As mentioned, the deed of conditions might go beyond this regime in some way, for example by giving the council the power to request proof of insurance. Enforcement of a title condition works in the same way as the statutory condition. In the case of building insurance, any of the other owners could bring a court action, because they have an interest in the fabric of the building being maintained. Generally, title conditions can be varied either by agreement, or as a result of an adversarial court process (in the Lands Tribunal). Either way of proceeding would end up involving the other flat owners as well as the council, and would entail instructing a solicitor.

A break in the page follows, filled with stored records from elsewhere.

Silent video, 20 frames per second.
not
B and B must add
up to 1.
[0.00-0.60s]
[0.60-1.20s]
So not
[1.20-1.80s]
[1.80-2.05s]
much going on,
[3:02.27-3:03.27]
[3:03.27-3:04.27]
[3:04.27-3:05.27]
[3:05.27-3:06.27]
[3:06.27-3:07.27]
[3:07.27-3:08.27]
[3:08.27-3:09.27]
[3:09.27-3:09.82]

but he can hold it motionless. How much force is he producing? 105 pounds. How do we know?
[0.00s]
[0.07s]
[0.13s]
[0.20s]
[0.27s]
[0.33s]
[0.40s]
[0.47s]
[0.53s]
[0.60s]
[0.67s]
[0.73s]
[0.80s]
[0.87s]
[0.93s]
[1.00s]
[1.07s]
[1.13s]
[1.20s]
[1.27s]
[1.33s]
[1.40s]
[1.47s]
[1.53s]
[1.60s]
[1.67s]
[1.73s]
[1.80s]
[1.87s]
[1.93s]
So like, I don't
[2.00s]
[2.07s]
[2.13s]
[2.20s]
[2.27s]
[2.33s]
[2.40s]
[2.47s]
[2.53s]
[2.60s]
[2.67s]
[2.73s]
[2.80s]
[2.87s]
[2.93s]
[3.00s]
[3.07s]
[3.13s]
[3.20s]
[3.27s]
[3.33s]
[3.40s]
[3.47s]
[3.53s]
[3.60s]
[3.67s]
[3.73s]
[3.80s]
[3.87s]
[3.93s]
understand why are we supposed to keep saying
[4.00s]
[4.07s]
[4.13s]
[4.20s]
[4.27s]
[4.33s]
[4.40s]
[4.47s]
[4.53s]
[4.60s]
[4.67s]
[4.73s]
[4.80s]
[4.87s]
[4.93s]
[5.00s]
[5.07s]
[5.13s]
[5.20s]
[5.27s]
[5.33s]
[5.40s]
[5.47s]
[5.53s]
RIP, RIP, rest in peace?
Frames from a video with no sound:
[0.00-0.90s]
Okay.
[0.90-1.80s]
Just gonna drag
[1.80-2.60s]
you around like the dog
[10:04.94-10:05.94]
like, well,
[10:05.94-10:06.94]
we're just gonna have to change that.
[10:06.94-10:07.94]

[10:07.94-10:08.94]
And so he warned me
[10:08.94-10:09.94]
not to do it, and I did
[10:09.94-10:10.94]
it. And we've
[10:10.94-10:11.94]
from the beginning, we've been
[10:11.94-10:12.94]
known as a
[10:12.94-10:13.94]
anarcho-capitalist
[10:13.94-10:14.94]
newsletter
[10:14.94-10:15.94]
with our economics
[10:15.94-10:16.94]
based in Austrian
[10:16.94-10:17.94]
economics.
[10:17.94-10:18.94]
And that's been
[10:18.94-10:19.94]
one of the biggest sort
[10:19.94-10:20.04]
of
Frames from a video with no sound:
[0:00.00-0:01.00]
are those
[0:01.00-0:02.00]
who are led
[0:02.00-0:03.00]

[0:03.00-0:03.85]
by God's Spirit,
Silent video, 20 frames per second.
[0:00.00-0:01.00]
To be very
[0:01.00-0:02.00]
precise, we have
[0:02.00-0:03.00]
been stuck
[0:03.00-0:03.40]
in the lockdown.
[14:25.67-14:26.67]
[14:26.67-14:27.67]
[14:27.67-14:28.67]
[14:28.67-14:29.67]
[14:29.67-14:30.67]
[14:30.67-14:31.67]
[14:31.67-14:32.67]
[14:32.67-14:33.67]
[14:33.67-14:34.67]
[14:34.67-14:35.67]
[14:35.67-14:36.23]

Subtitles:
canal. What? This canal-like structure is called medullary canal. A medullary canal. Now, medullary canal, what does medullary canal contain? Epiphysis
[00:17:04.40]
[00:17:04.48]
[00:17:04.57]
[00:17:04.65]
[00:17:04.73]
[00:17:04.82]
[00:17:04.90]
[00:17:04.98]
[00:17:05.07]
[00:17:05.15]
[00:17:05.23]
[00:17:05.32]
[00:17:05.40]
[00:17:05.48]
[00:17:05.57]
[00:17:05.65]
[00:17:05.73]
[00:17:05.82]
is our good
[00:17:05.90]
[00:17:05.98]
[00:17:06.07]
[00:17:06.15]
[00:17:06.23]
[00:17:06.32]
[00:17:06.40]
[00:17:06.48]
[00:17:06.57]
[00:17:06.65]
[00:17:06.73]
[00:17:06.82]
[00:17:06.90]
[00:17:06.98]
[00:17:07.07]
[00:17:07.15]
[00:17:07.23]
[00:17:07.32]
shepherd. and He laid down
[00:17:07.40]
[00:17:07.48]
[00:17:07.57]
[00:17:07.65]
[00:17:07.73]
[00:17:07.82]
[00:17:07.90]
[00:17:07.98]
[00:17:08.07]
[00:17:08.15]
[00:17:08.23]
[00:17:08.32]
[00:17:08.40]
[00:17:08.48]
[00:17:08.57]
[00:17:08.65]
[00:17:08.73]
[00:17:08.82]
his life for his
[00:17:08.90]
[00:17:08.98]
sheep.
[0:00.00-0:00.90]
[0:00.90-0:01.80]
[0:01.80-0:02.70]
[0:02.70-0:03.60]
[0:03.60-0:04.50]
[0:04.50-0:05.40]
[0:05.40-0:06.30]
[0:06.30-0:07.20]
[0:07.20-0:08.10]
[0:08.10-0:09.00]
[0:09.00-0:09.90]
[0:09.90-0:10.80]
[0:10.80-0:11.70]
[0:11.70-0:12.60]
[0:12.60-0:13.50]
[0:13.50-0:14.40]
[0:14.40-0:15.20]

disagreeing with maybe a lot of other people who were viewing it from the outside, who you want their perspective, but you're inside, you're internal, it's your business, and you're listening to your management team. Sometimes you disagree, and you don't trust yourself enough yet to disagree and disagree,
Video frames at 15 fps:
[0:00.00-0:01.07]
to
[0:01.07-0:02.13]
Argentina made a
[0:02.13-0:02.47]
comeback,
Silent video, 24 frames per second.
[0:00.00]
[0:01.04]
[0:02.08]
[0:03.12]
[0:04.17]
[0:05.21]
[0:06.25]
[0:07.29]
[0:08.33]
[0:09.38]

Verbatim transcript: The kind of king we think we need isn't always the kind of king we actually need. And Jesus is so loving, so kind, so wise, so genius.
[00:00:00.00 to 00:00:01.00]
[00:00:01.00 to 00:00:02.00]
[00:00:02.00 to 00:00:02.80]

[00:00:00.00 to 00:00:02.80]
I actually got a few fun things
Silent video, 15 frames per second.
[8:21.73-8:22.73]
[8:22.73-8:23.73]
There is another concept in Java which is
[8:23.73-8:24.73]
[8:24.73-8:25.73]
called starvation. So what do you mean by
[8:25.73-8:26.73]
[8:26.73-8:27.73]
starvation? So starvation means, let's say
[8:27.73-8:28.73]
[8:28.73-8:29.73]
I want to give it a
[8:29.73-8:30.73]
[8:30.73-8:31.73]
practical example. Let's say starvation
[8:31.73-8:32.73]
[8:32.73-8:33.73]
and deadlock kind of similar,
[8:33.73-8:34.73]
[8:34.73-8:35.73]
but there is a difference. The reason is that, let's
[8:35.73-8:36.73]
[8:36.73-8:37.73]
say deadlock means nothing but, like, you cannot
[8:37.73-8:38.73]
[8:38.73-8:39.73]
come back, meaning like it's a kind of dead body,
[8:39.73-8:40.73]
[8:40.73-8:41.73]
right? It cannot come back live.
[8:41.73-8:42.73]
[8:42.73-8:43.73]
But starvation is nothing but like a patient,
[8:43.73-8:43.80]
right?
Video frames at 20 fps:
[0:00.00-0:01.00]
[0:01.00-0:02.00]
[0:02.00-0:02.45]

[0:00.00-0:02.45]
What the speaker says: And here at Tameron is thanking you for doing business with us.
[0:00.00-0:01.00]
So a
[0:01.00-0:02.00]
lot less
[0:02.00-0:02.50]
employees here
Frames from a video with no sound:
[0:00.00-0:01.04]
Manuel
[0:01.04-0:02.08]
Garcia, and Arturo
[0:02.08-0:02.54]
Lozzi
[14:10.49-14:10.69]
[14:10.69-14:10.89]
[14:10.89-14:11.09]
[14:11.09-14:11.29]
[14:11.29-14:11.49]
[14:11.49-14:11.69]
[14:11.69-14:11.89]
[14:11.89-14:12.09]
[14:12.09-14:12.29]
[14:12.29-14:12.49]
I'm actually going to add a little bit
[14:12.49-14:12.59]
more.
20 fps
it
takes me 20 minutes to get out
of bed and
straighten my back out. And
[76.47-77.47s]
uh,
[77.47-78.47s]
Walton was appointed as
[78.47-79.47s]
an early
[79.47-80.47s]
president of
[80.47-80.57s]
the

I assume a solicitor is already involved in your proposed purchase. They would be able to give more specific advice if there is something objectionable in the deed; the condition in the Tenements Act is not negotiable.

  • I believe in the US there is some leeway for forming a trust to set aside a large enough sum of your own money to act as your own insurance policy, instead of purchasing one on the market. Does Scotland have a similar provision in it's law? Notably doing this requires quite a hefty investment compared to just purchasing insurance, and can be as much as rebuilding your portion of the flat entirely in the case of catastrophic damages. Commented Dec 11, 2023 at 17:36
  • I've only encountered self-insurance in the context of commercial property (or the government, but that's a special case). It's possible that a wealthy individual could set something like that up.
    – alexg
    Commented Dec 12, 2023 at 11:18
  • Yes, it's not usually recommended here, as it can lock a large amount of capital into nonliquidity for the entire time you own a residence. I was just curious if it was available there, and what the requirements would be as the asker said that they would be purchasing the flat in cash. It might have been an option for them. Commented Dec 12, 2023 at 17:44
  • Thank you, that's a very well researched and informative reply. What interested me about the whole situation was that when i bought this place (another apartment), there were no such burders, despite being bought after 2004, which made be suspicious as to why there was a disparity. I've gone ahead with the purchase, and I got my keys last week. I have insurance quotes and for now they seem perfectly reasonable. In my financial situation if it was just my property, i'd rather just buy another place if it burnt down (say). So yes, very useful answer thanks again!